## Exercise details
With the pictures left out, repeat every entry that follows exactly.

[Items from a data source]

Start of Block

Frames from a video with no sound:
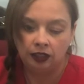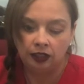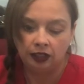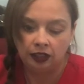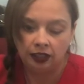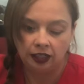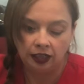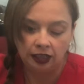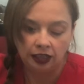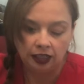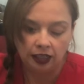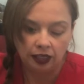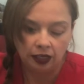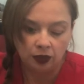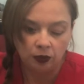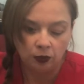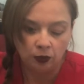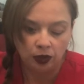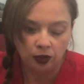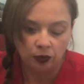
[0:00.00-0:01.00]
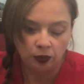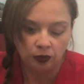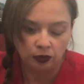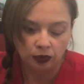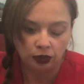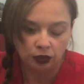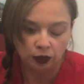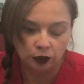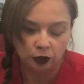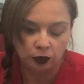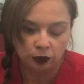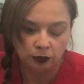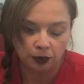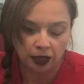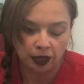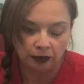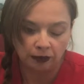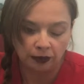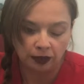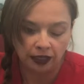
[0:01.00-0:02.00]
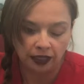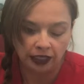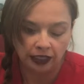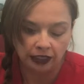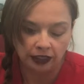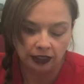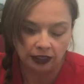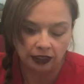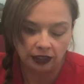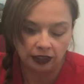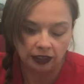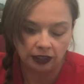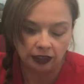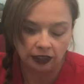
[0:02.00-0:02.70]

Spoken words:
And then we will use the pipettes.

End of Block

## Solution for this exercise
Frames from a video with no sound:
[0:00.00-0:01.00]
[0:01.00-0:02.00]
[0:02.00-0:02.70]

Spoken words:
And then we will use the pipettes.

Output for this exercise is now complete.